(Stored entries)

::::

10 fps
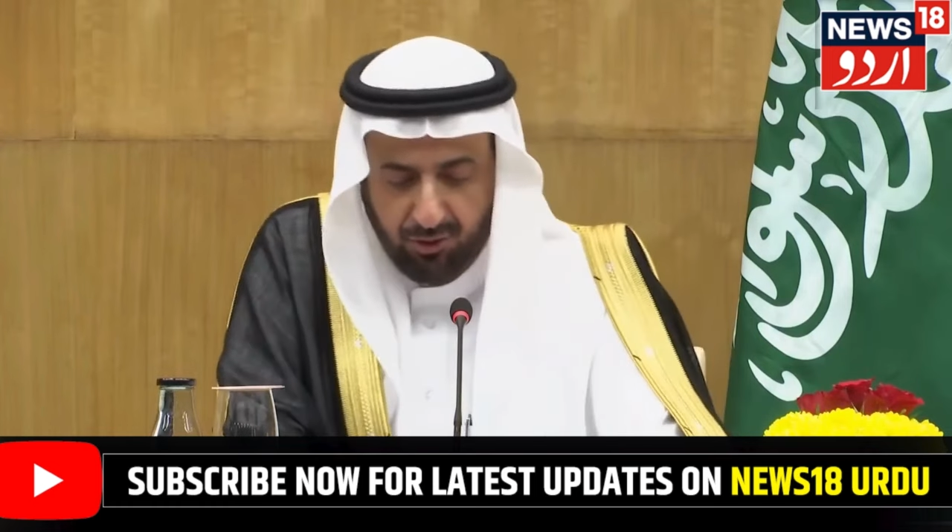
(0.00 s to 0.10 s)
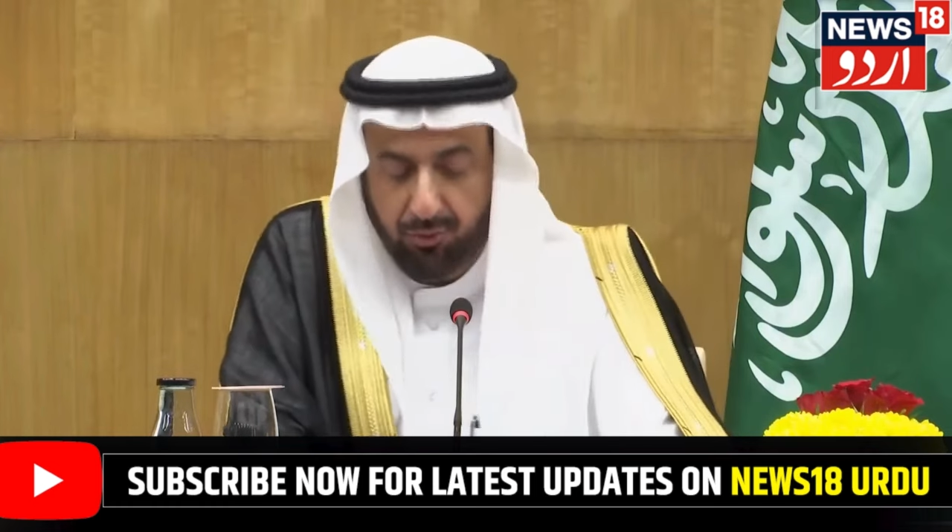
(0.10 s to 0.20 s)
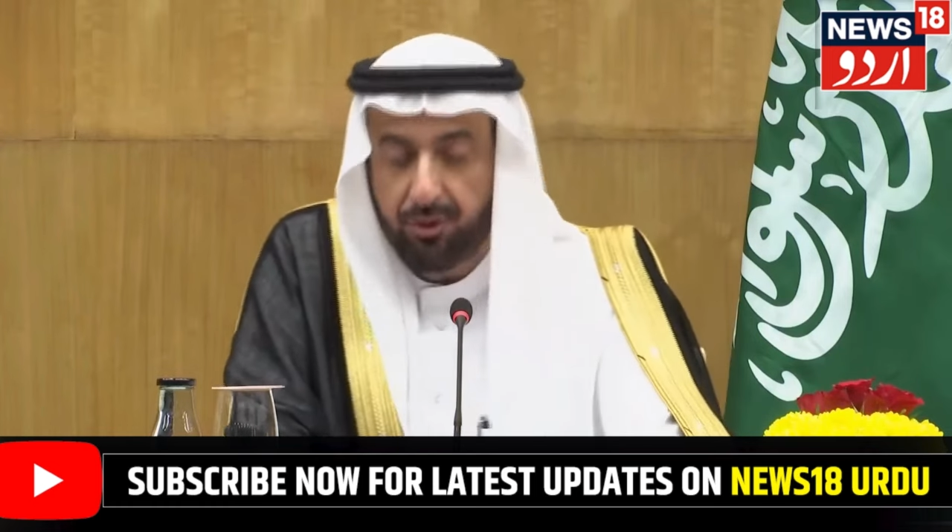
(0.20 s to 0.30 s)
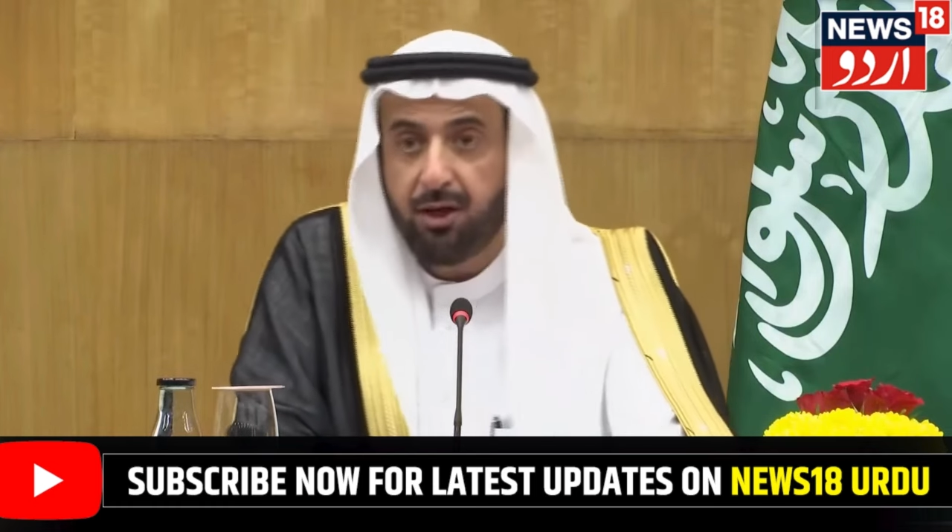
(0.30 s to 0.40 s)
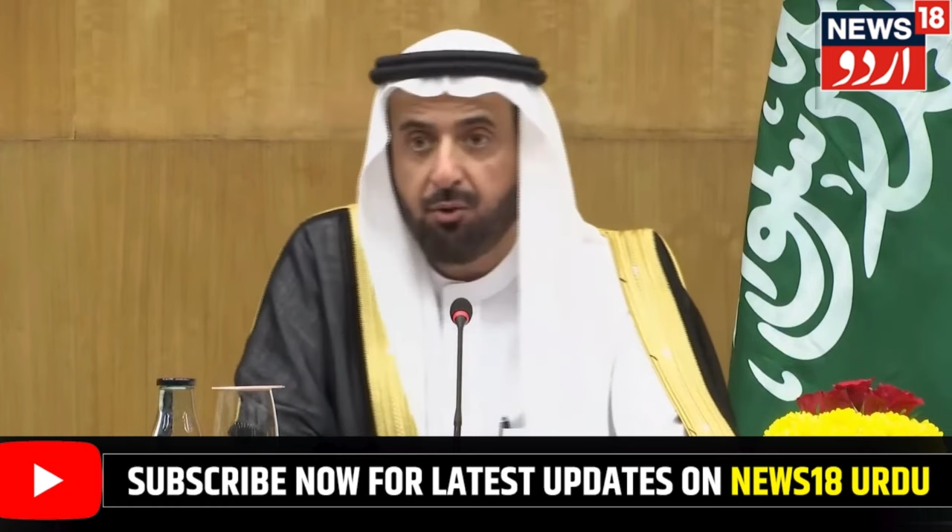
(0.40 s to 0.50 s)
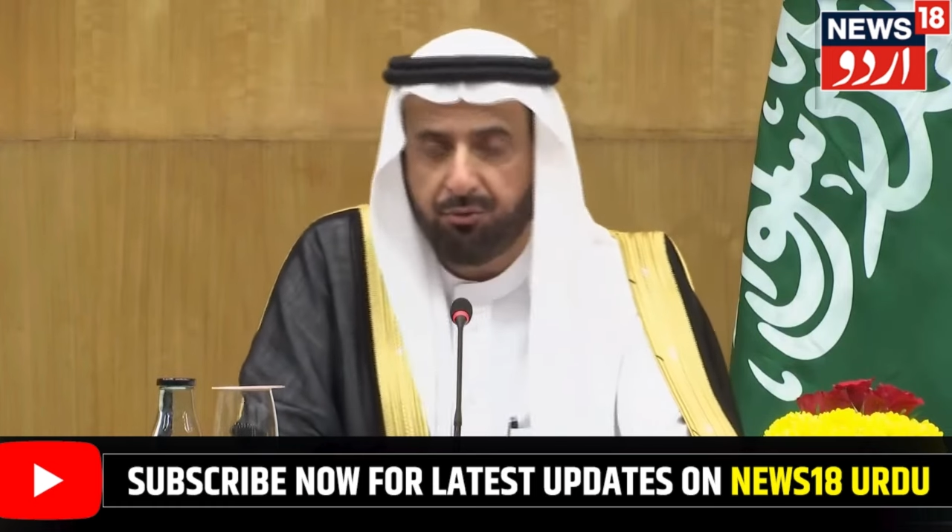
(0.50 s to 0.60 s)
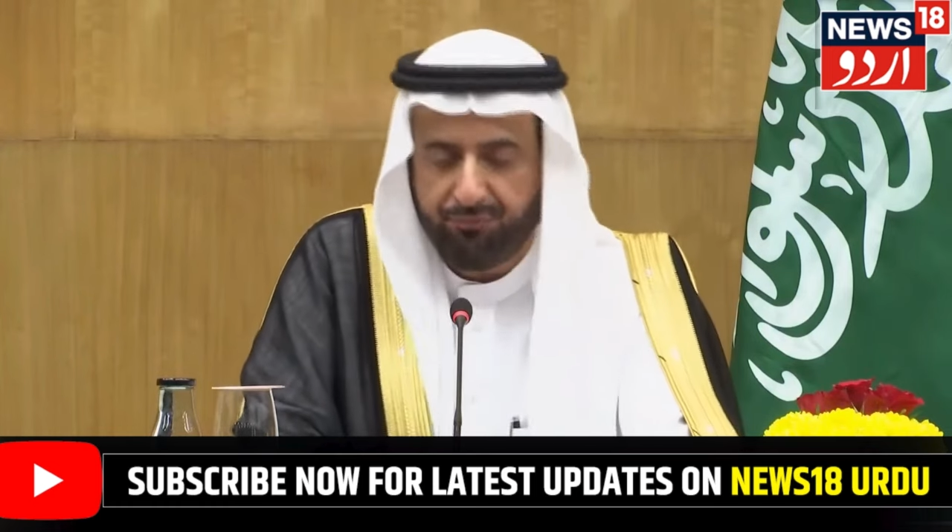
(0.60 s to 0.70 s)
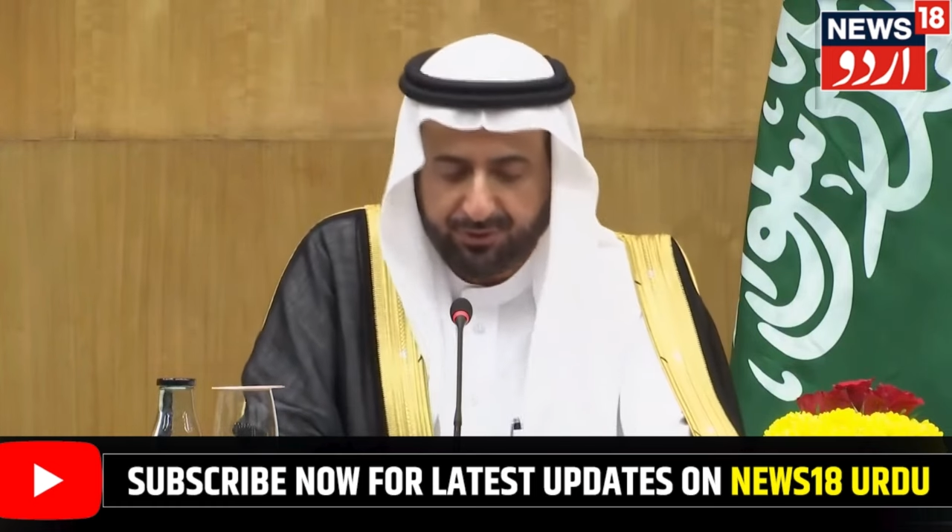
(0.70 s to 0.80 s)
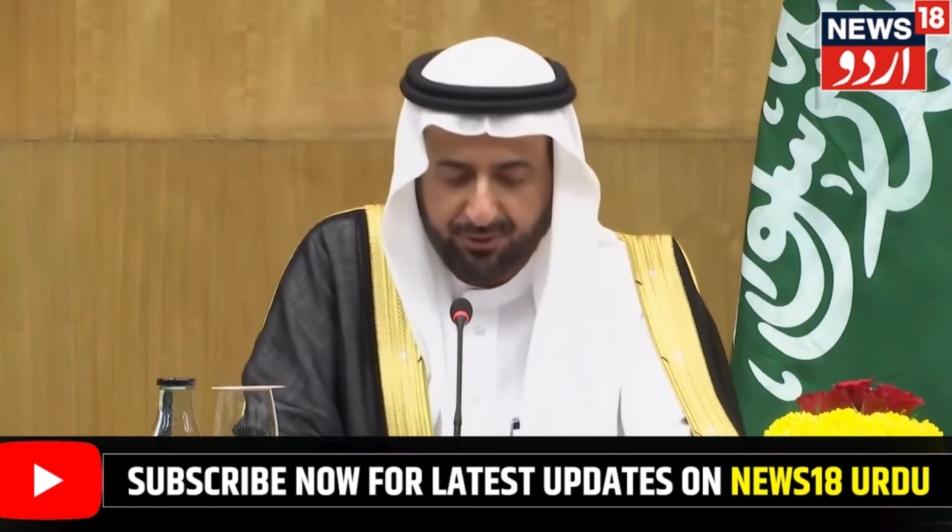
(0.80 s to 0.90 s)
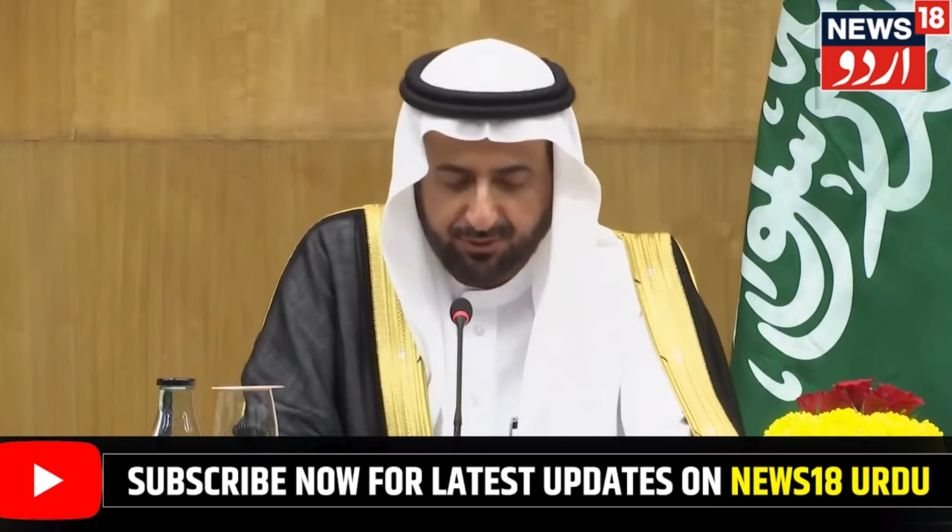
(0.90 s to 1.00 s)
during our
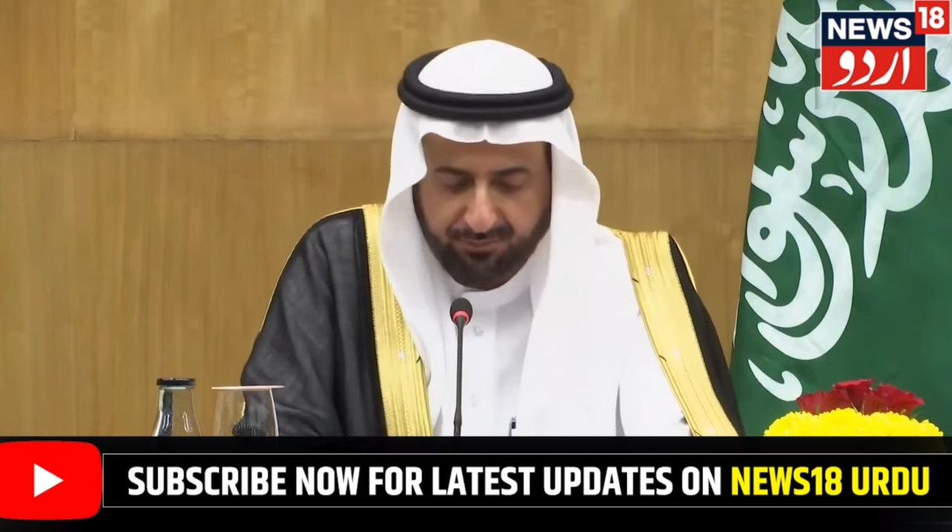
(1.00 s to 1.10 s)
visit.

::::

The lines above should be transcribed exactly, with every image removed.

:: RESULT OF THE EXERCISE ::
10 fps
(0.00 s to 0.10 s)
(0.10 s to 0.20 s)
(0.20 s to 0.30 s)
(0.30 s to 0.40 s)
(0.40 s to 0.50 s)
(0.50 s to 0.60 s)
(0.60 s to 0.70 s)
(0.70 s to 0.80 s)
(0.80 s to 0.90 s)
(0.90 s to 1.00 s)
during our
(1.00 s to 1.10 s)
visit.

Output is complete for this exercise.